“You Are Invited” – The Dismemberment Plan
(Words/music: The Dismemberment Plan, available on Emergency & I, DeSoto 1999 / Barsuk 2011)
Part 2 of 2: “No date, no place, no time, no RSVP”
I usually think about the contrasting sections in this song. Specifically, I think of the way the live band ambushes the programmed beat during the second chorus, only to recede back to the sequencer for the next verse. Recently, I started paying closer attention to the strange sounds that creep in during the end of the second verse. They happen right around the point the narrator goes to the party held by his “ex-thing,” and they’re mixed beneath the fast clicking that runs throughout the entire second beat. Maybe it’s from knowing that the full band waits ready to bust through the chorus, or maybe it’s from the type of tension I’d feel if I went to a party at my ex’s house, but these sounds made the rest of the verse feel nervous. This leads into the cathartic blast of guitar and drums in the verse, but also the relief in the narrative when Ex-Thing repeats the welcoming advice inscribed in the invitation.
It’s this combination of social awkwardness followed by an immediate, almost superhuman transformation that made me think of Scott Pilgrim, the comics (and movie) about a twenty-something slacker who simultaneously fights video game-style villains and the inner conflicts that plague people in their teens and early twenties.
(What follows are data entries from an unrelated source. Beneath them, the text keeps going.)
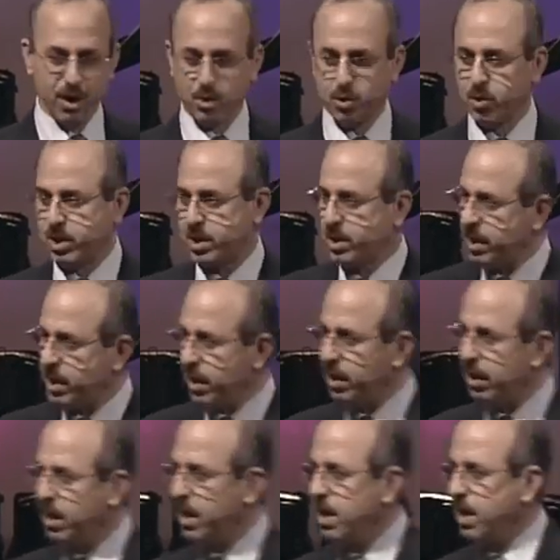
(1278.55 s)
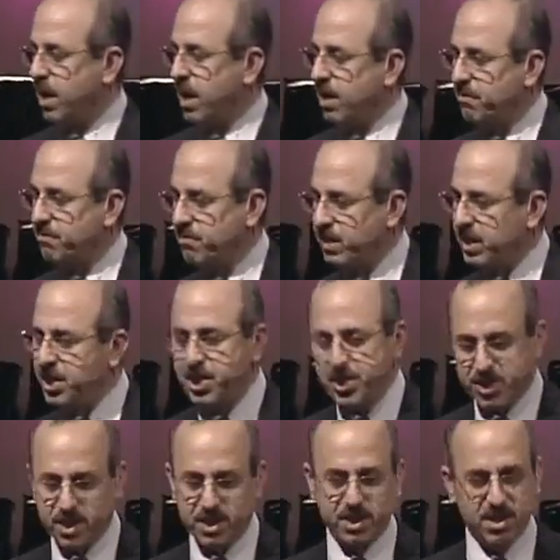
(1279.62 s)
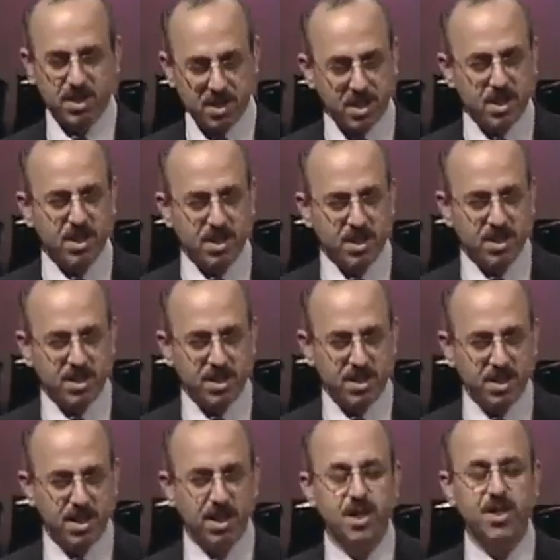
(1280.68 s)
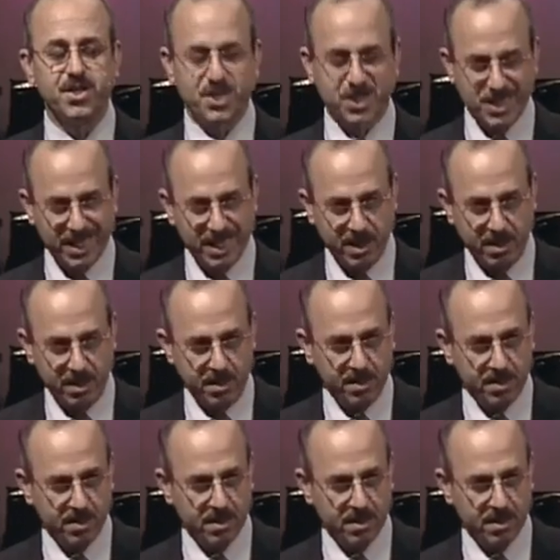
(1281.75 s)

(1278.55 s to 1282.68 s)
To kill a virgin girl is sin.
It started with this image of a party combined with an anime-like “power up” triggered by this music, but then the message of optimism and proactivity in the song’s invitation struck me as the kind of thing Scott Pilgrim needed to hear. If nothing else, it was the kind of thing I needed to hear, whether from another human being or even just a random piece of mail, when I went through the mix of heartbreak and uncertainty and parylyzing indecision that Scott Pilgrim encountered in the comics. It’s still nice to hear and even better, as the song’s narrator learns in the final verse, to pass on to those who need it more than you do.